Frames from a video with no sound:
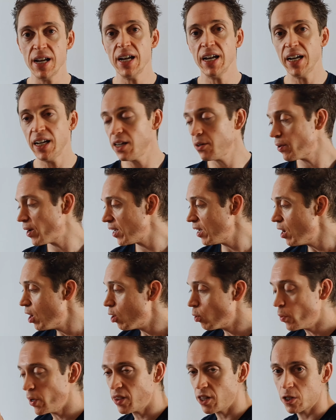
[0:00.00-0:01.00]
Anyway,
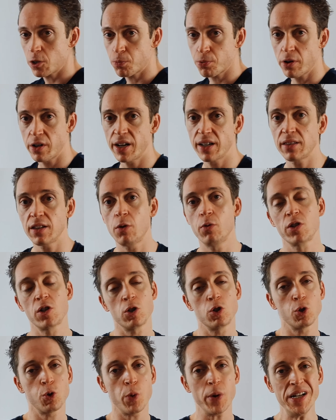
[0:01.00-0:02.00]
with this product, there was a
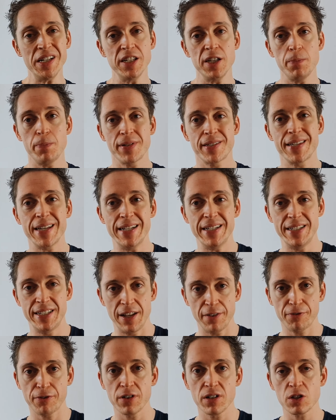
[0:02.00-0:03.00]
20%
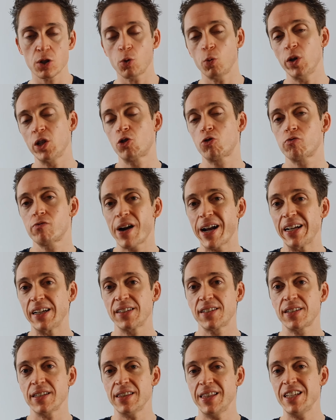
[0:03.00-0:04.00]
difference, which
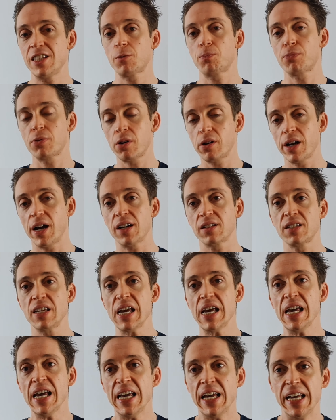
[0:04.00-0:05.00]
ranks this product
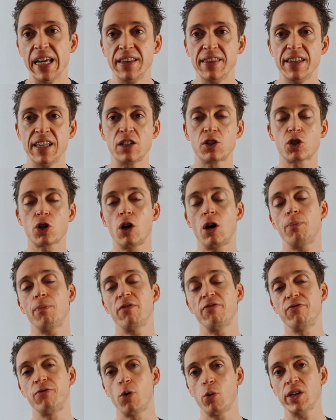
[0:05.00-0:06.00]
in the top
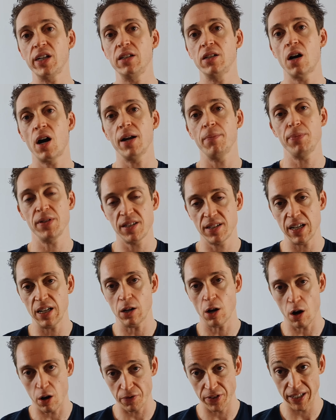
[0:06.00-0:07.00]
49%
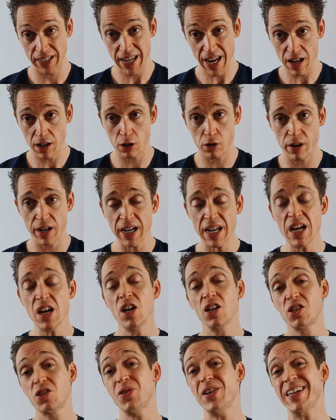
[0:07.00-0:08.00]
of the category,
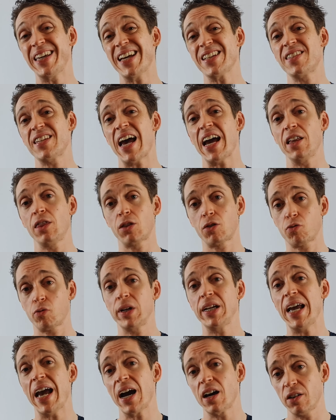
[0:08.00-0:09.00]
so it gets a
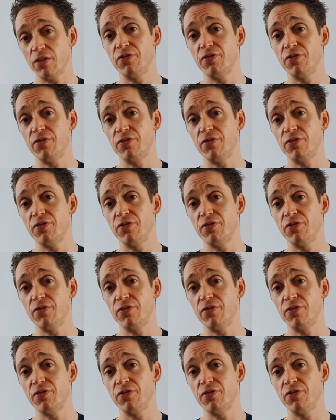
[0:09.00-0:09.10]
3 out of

--

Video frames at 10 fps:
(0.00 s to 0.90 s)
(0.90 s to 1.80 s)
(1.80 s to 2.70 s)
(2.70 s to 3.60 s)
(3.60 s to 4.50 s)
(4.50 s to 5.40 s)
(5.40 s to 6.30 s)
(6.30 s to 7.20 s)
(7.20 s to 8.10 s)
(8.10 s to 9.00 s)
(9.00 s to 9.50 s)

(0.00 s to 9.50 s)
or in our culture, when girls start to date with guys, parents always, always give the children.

...

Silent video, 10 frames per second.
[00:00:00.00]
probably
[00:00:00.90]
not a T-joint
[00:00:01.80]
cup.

Work task —
Could you set down, exactly as written, the lines above between the one holding "(2.70 s to 3.60 s)" and the one holding "(9.00 s to 9.50 s)", inclusive, and nothing more?

Your solution —
(2.70 s to 3.60 s)
(3.60 s to 4.50 s)
(4.50 s to 5.40 s)
(5.40 s to 6.30 s)
(6.30 s to 7.20 s)
(7.20 s to 8.10 s)
(8.10 s to 9.00 s)
(9.00 s to 9.50 s)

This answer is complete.